Expression de la qualité des grands vins de garde, le bouquet de vieillissement n'avait jamais été décrit scientifiquement. C'est chose faite pour les vins rouges de Bordeaux. Stéphanie Marchand, maître de conférences à l'ISVV (Institut des sciences de la vigne et du vin), et Magali Picard, doctorante, ont demandé à des experts les termes qui définissent le mieux ce bouquet (lire encadré). À l'issue de ce travail, il ressort une palette composée, entre autres, de notes de sous-bois, truffe, épices, fruits noirs et rouges frais, réglisse, menthe et grillé.
Désormais, l'ISVV recherche les molécules aromatiques correspondant à ces nuances. Pour le moment, il s'est concentré sur les caractères truffé, empyreumatique (fumé, grillé, toasté) et fruité. « Nous avons réalisé des dosages sur 30 grands crus parmi des millésimes de 1995 à 2005 », explique Stéphanie Marchand.
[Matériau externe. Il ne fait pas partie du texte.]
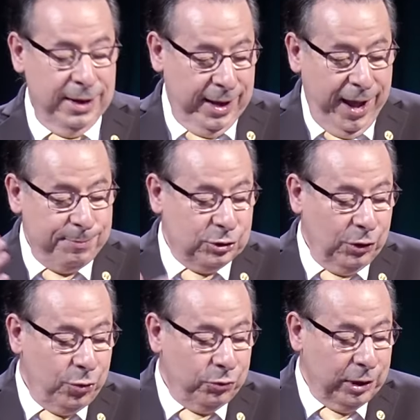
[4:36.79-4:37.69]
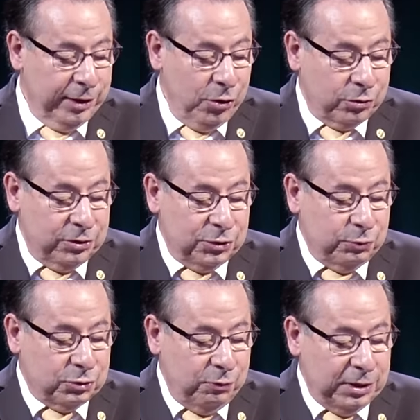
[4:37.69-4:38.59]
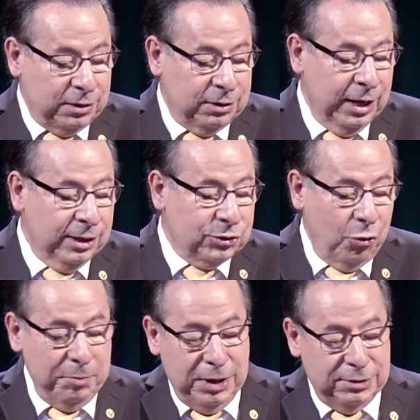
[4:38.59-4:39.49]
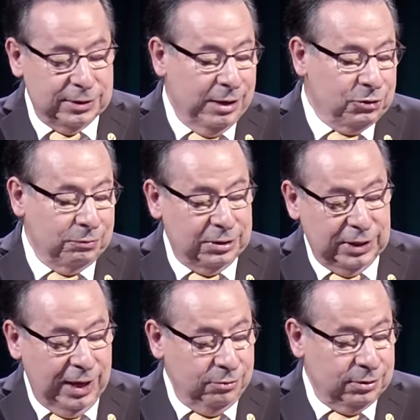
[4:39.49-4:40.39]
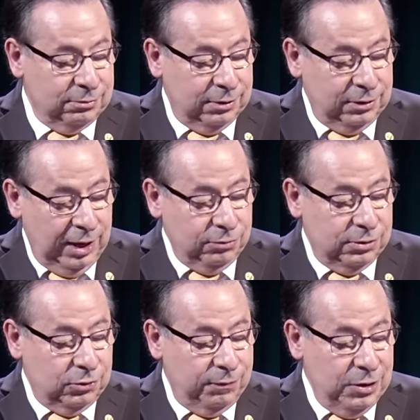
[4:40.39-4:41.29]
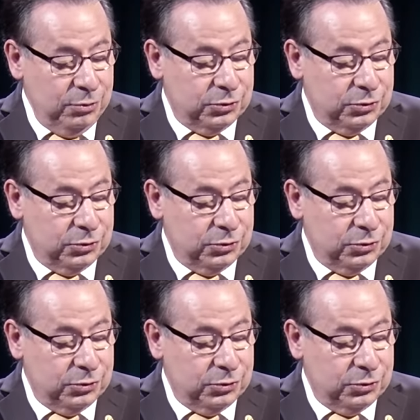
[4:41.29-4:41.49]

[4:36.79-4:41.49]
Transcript: Absolutely. Look, this was written so many centuries, thousands and thousands of years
Un bouquet de réduction. Les chercheuses y ont trouvé de nombreux composés aromatiques soufrés, signe que le bouquet de vieillissement est lié à la réduction. Parmi ces éléments, elles ont dosé 23 hétérocycles aromatiques soufrés et/ou azotés, du DMS (sulfure de diméthyl) et quatre thiols volatils (dont le 3-sulfanyhexanol et le furaneméthanethiol). Les hétérocycles sont impliqués dans les caractères toasté et noisette grillée. Le DMS est connu pour apporter des arômes de truffe et révéler le fruité. Les thiols volatils jouent un rôle dans le caractère fruité, et grillé-fumé.
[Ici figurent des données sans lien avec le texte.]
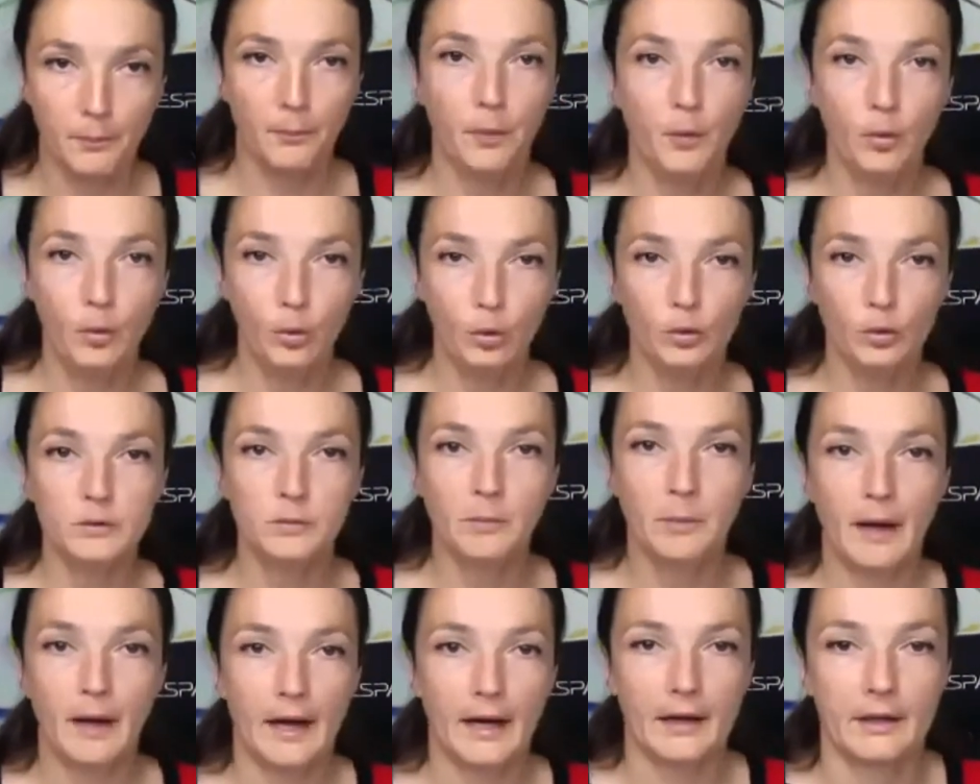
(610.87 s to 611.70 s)
pulled
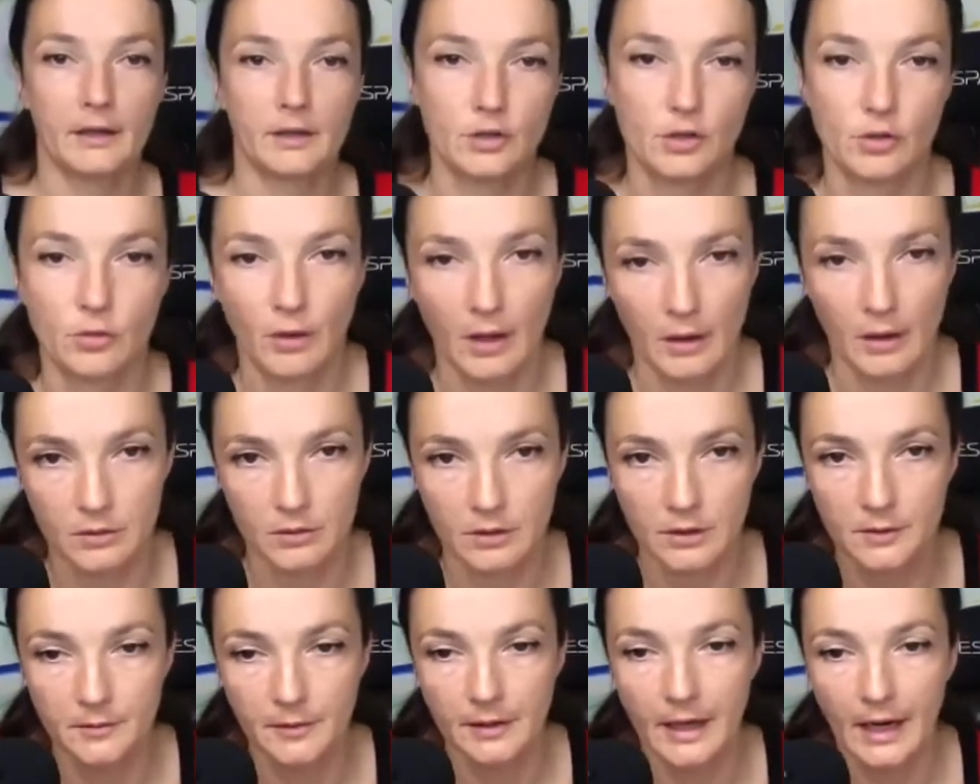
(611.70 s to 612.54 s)
back into
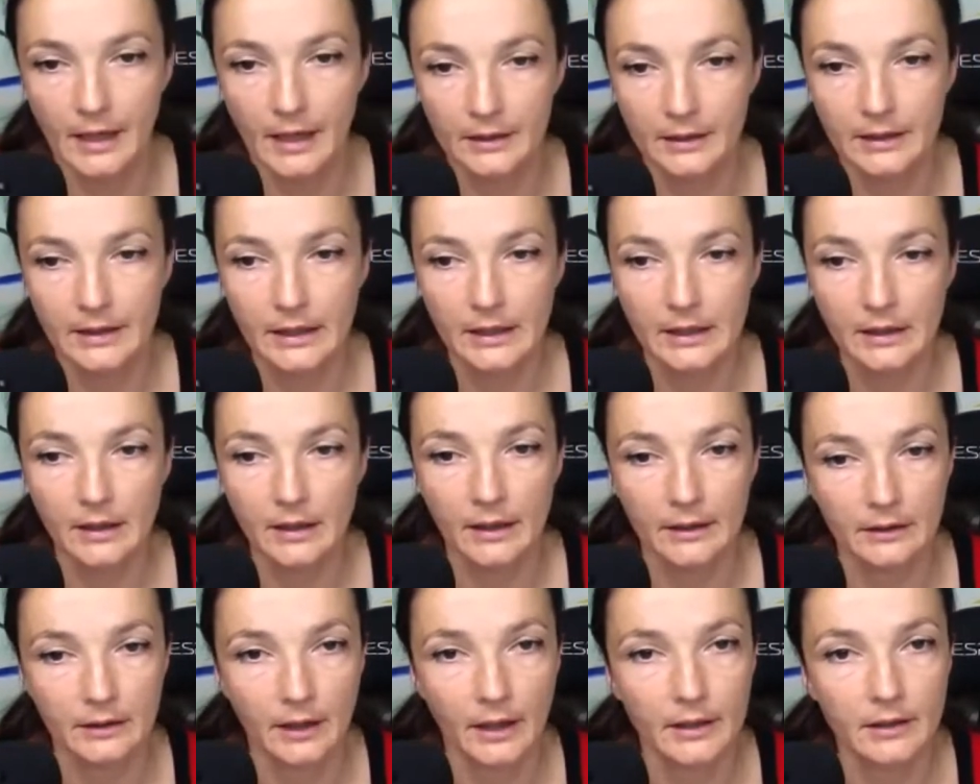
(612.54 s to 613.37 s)
our reality
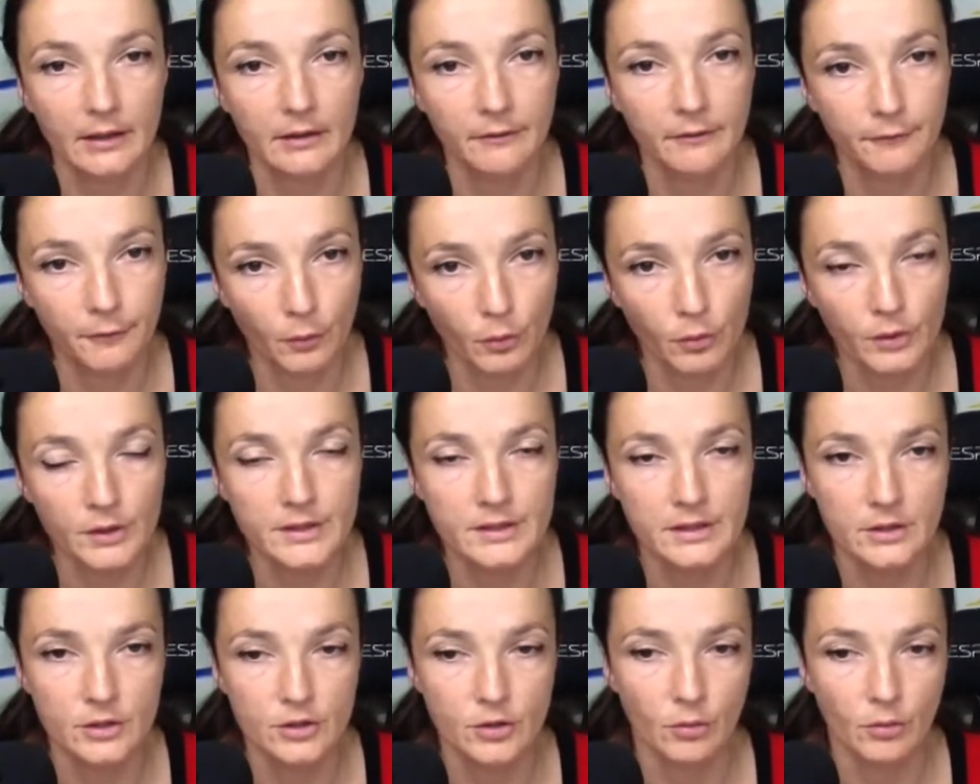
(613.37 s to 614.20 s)
and kind of forced
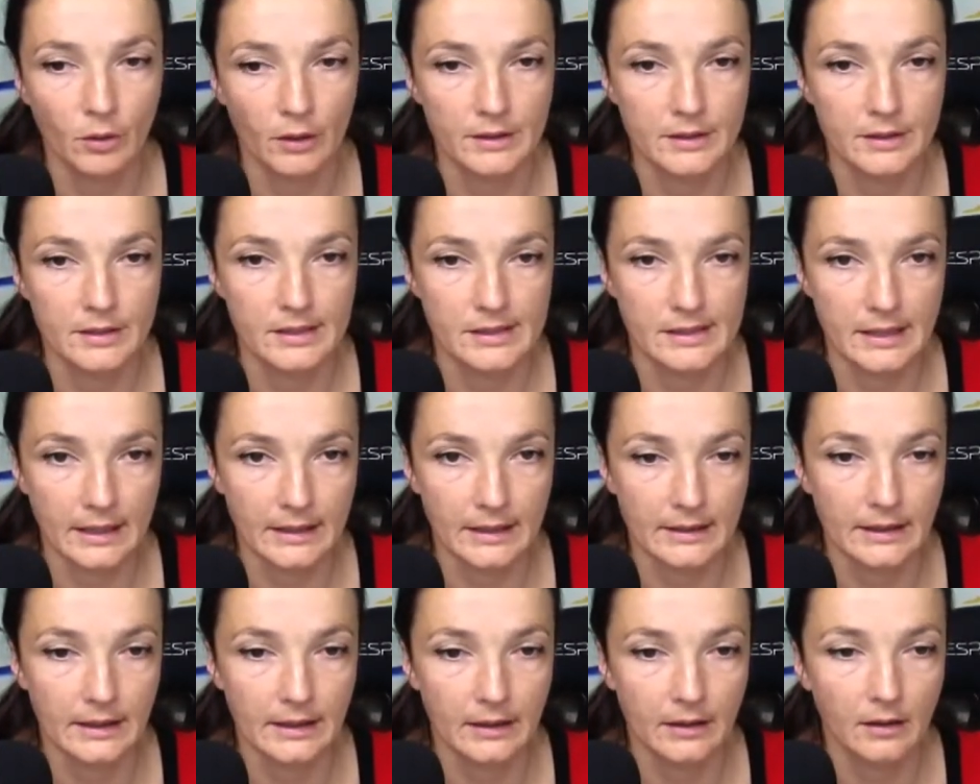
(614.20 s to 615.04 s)
into
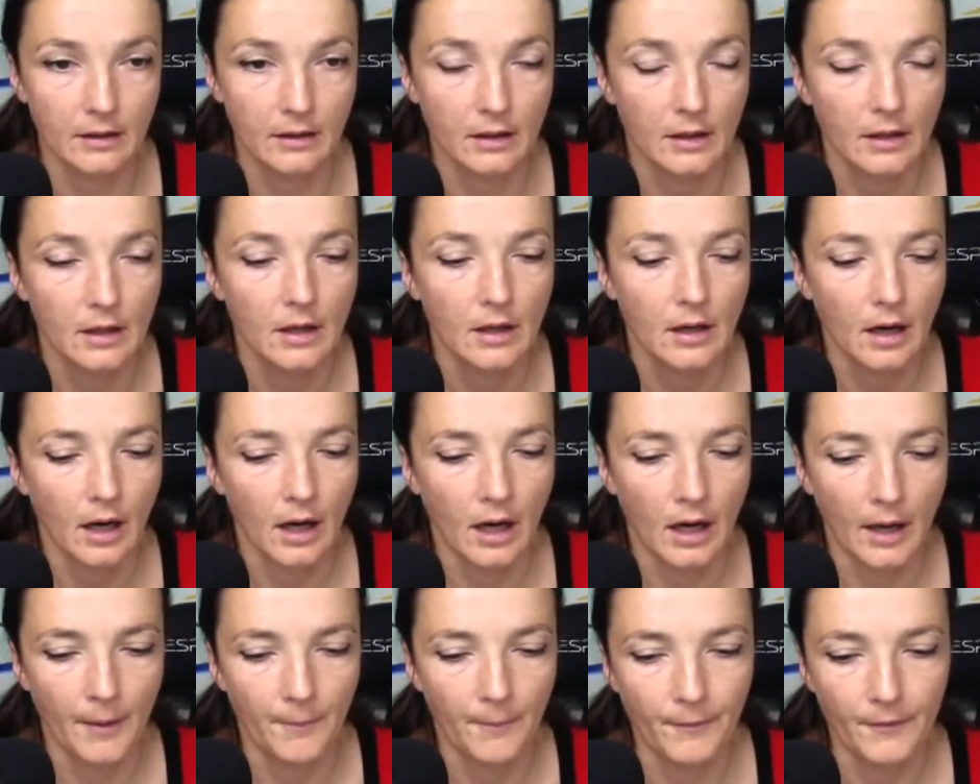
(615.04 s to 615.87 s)
understanding
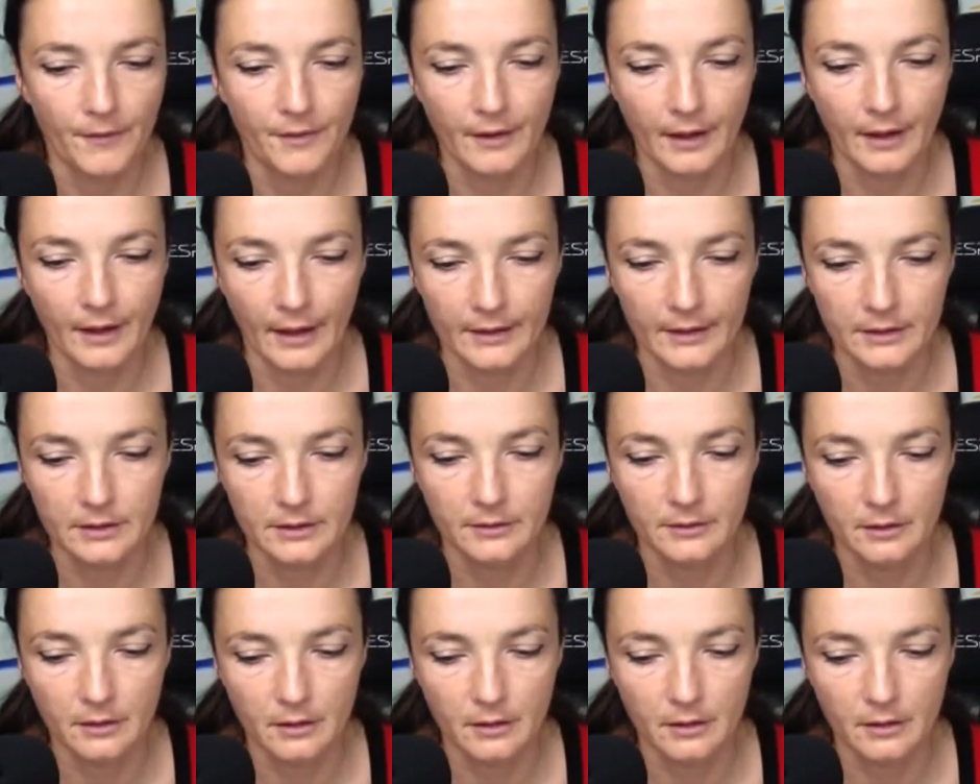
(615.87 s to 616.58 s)
that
En outre, l'ISVV a découvert la tabanone en 2012. Il est le premier à la détecter dans les vins. Comme son nom le suggère, celle-ci est responsable des notes de tabac et de boîte à cigares. « Pour certains composés, nous avons trouvé des quantités significativement plus importantes dans les vins pourvus d'un bouquet de vieillissement. » Ainsi, le DMS se trouve à des doses presque trois fois supérieures dans une sélection de vins au bouquet typique (133 µg/l en moyenne) par rapport aux vins atypiques (50 µg/l en moyenne).
Le rôle de facteurs oenologiques et viticoles a été étudié en parallèle. Ainsi, la quantité de DMS dans les vins est dépendante de la teneur en azote des moûts, les levures de fermentation assimilant la molécule en cas de carence azotée. « Lors d'un essai, nous avons constaté qu'un moût contenant moins de 200 mg/l d'azote assimilable affecte sérieusement le DMS révélé dans le vin vieilli », détaille Stéphanie Marchand.
En 2012, le laboratoire Nyséos avait montré qu'une faible contrainte hydrique après véraison favorise la synthèse du DMS.
La contrainte hydrique favoriserait également la tabanone. Pour le prouver, l'ISVV s'est appuyé sur des microvinifications réalisées tous les ans pendant dix ans avec du cabernet-sauvignon, du merlot et du cabernet franc provenant de trois types de sols aux régimes hydriques différents. « La tabanone serait favorisée par un stress hydrique modéré », constate Stéphanie Marchand.
Cette étude confirme la carte des grands terroirs de Bordeaux. En effet, le bouquet de vieillissement se développe surtout dans les vins issus de terroirs bien alimentés en azote et engendrant une contrainte hydrique suffisante, tel que le plateau calcaire de Saint-Émilion. Côté élevage, la barrique est pour Stéphanie Marchand un passage nécessaire, du moins pour ce qui est des bordeaux, car « dans d'autres régions, comme la Champagne, des bouquets se développent sans élevage en barrique, avec d'autres profils sensoriels ». Pour déguster un vieux bordeaux, il est conseillé d'ouvrir la bouteille avant le service. Mieux vaut ne pas la décanter car une aération trop poussée nuirait au bouquet, des composés comme le DMS étant très volatils.
157 experts pour un bouquet
Pour définir le bouquet de vieillissement, l'ISVV a mis sur pied une méthode associant la description verbale et l'analyse sensorielle. L'équipe de Stéphanie Marchand, Sophie Tempère et Gilles de Revel a d'abord questionné 144 professionnels au sujet de la notion de bouquet de vieillissement. Puis, à dix mois d'intervalle, un panel de treize professionnels experts a dégusté deux séries de bordeaux rouges, âgés de 10 à 20 ans, issus de la rive gauche (graves, médoc) et de la rive droite (saint-émilion, pomerol). Ces experts ont noté la typicité des vins. Ils ont dû ensuite associer des descripteurs aromatiques aux vins jugés les plus typiques. Les caractères les plus fréquents et les plus partagés ont été retenus comme définissant le bouquet de vieillissement.